We travelled by day through a blasted landscape devoid of life, and at night we stopped and tried to sleep. I'd lie in my berth and stare through the canopy at the magnetic storms lacerating the troposphere. The heat was insufferable, even in the marginally cooler early hours. When I slept I dreamed of the women I had seen in old magazines, and when I woke in the searing heat of morning and Danny started the truck on the next leg of the journey, I was silent and sullen with melancholy longing.

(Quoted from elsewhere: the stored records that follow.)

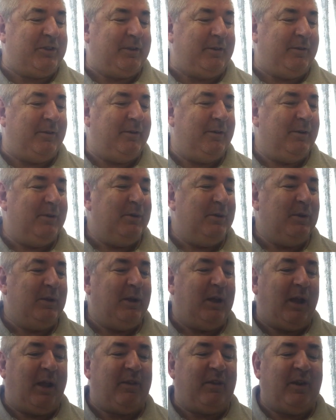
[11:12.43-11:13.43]
and
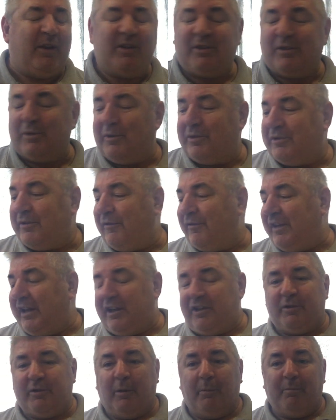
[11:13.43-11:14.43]
those sorts of
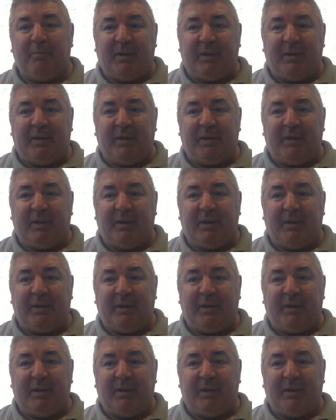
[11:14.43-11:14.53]
things.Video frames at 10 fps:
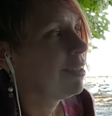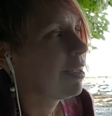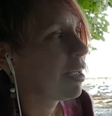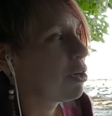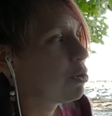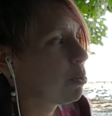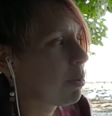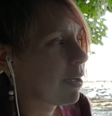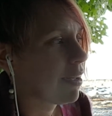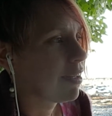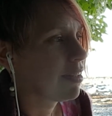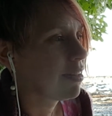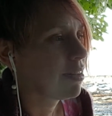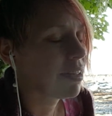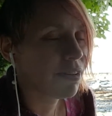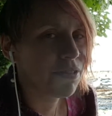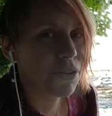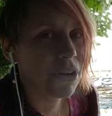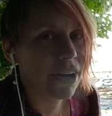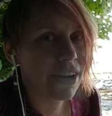I hope that if you
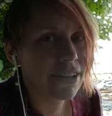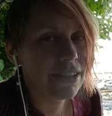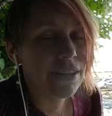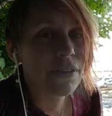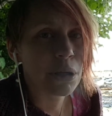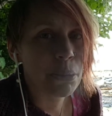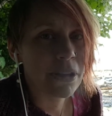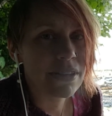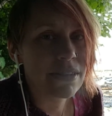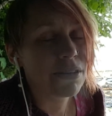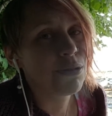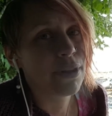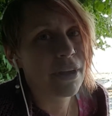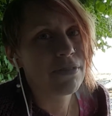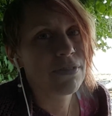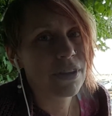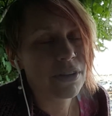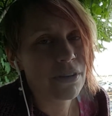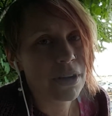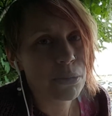are leaving a place that you love, that
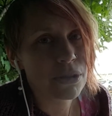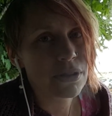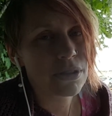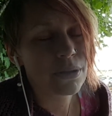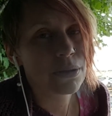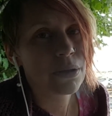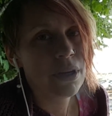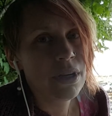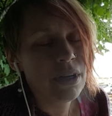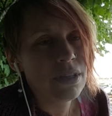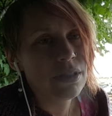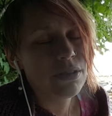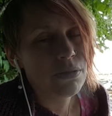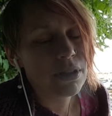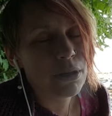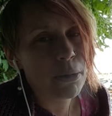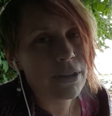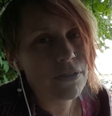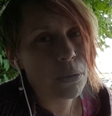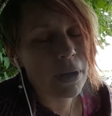you're able to do it in a
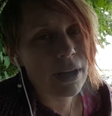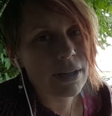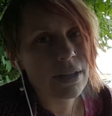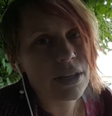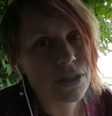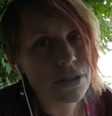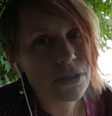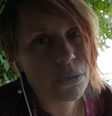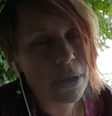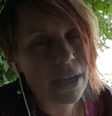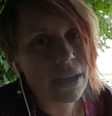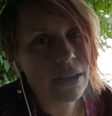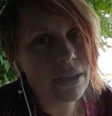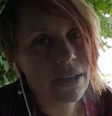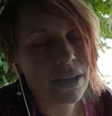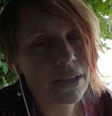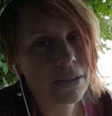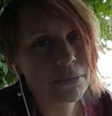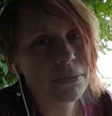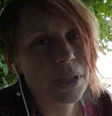mindful way and in a gentle way,
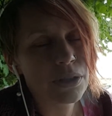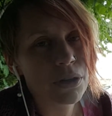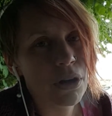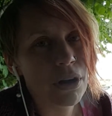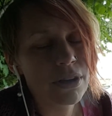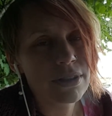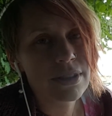in your heart,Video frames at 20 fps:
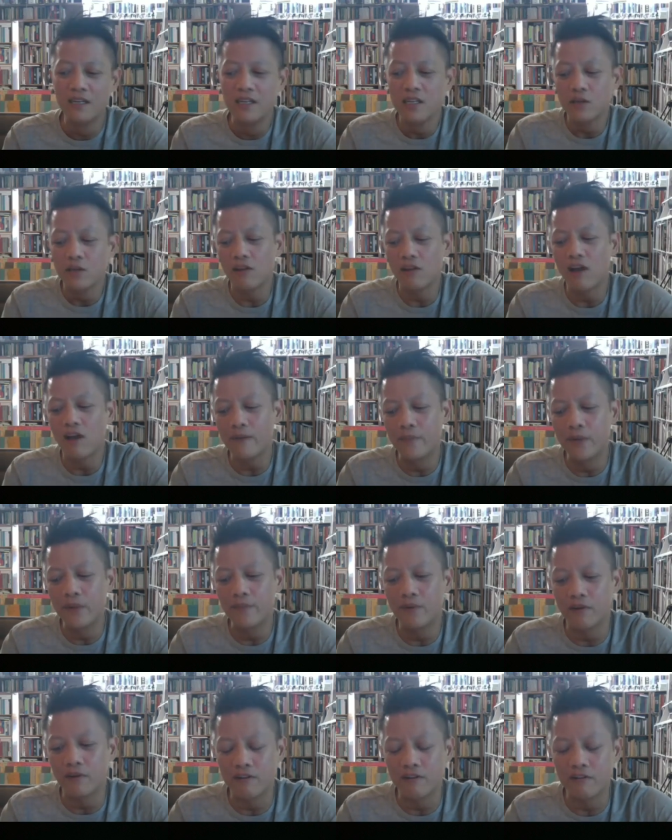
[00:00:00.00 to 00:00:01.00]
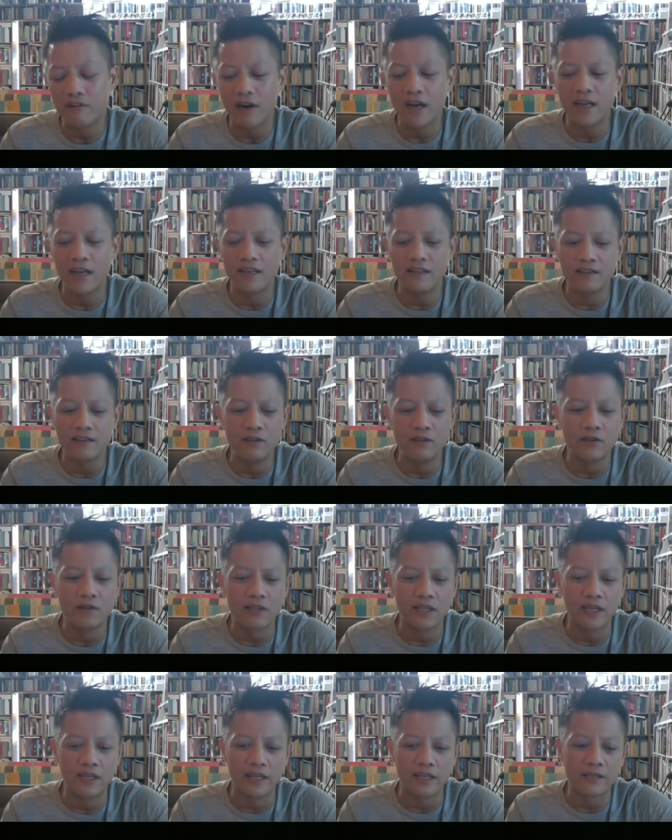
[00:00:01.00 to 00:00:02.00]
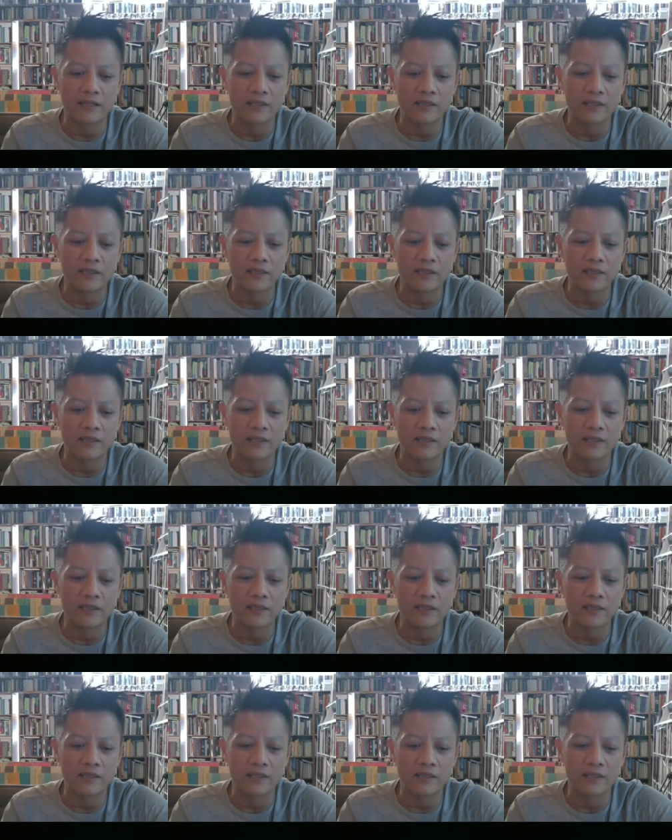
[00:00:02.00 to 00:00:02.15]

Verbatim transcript: So a lot of people are trying new things.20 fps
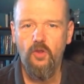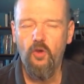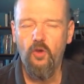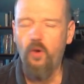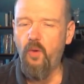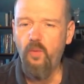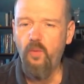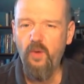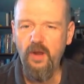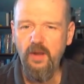
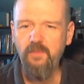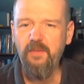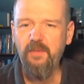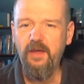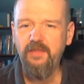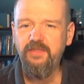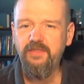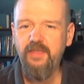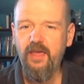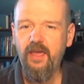Well, what
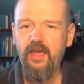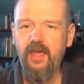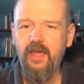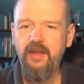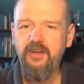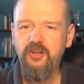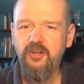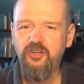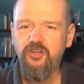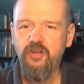about that
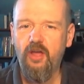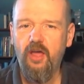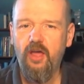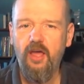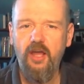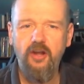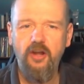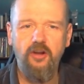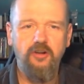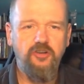additional
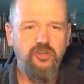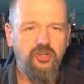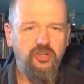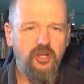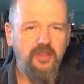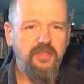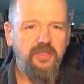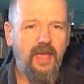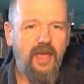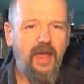100?
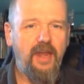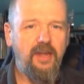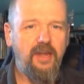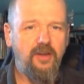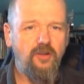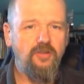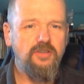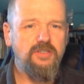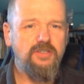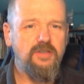Shouldn't that
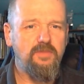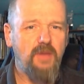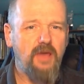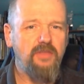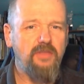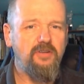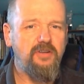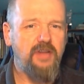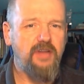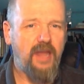do some
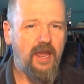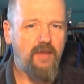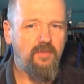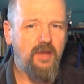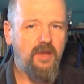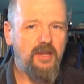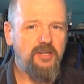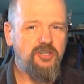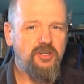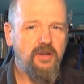other
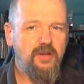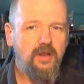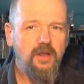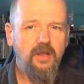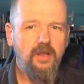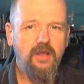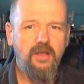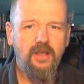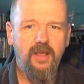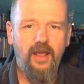damage?
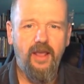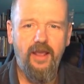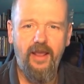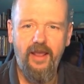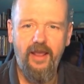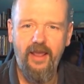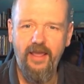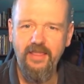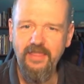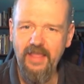
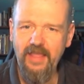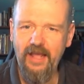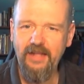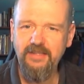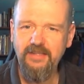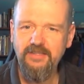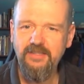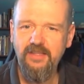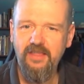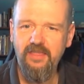And
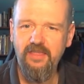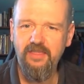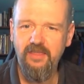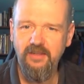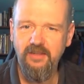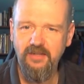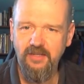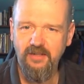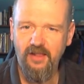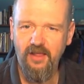that's
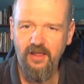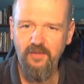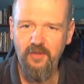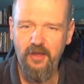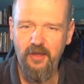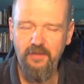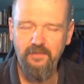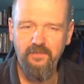the dilemma.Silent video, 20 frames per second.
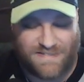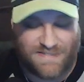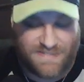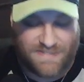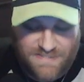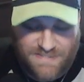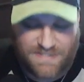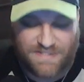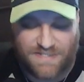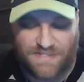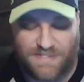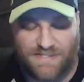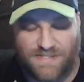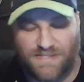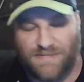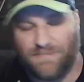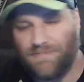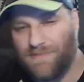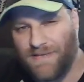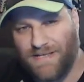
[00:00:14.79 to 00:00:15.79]
This is
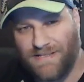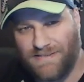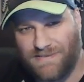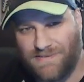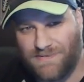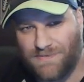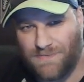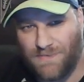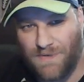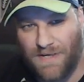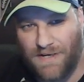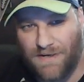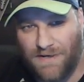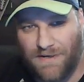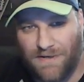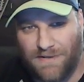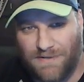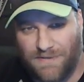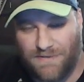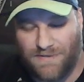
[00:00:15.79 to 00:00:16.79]
the place where
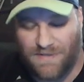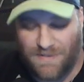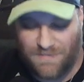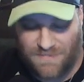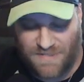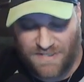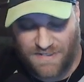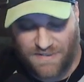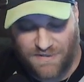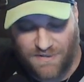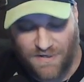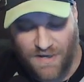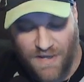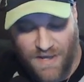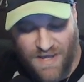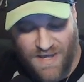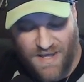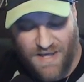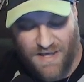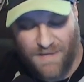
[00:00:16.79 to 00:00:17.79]
you come to hear
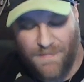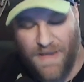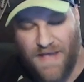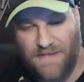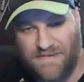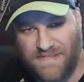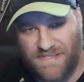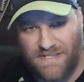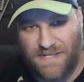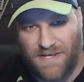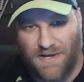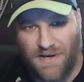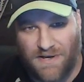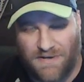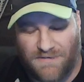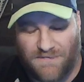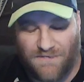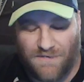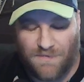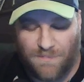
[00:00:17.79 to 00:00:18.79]
about
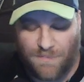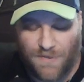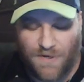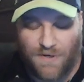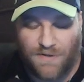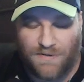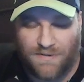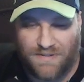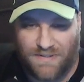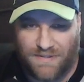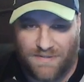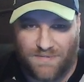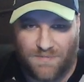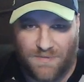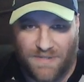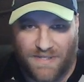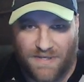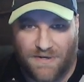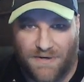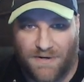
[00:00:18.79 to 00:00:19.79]
Seahawk football, and
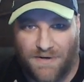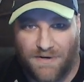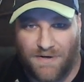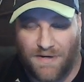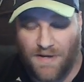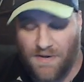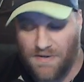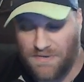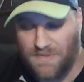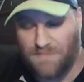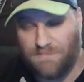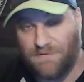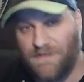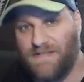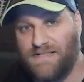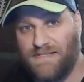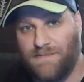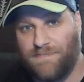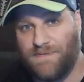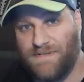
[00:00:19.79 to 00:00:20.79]
we are on the
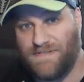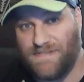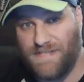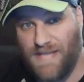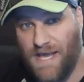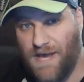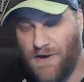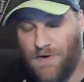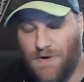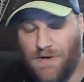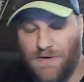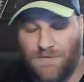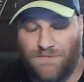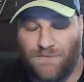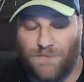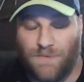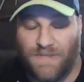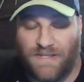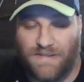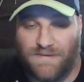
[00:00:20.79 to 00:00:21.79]
precipice now of
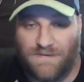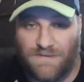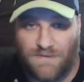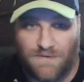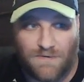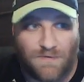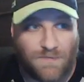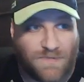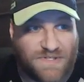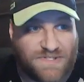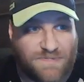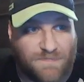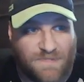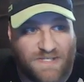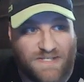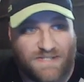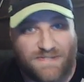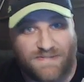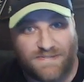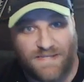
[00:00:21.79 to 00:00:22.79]
week two, which
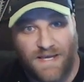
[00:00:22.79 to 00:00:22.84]
means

Two days out of Paris, heading through what Edvard informed us had once been the Auvergne, we picked up the fifth member of our party.
Around sunset, as the horizon burned and a magnetic storm played out in a frenzy overhead, the truck stuttered and came to a halt.
Danny hit the steering wheel. "Christ! It's one of the main capacitors. I'll wager anything..."
"Not again?" Fear lodged in my throat. This was the third time in as many weeks that the truck had failed, and every time Danny's desperation had communicated itself to me. He tried to disguise it, but I could see the dread in his eyes, in the shake of his hands. Without the truck, without the means to cross the ravaged land in search of water, we were dead.
Danny was our leader by dint of the fact that he owned the truck and the drilling rig, and because he was an engineer. He was in his fifties, small and lean, and despite what he'd been through he was optimistic.
I'd never heard that word till I met Danny, four years ago.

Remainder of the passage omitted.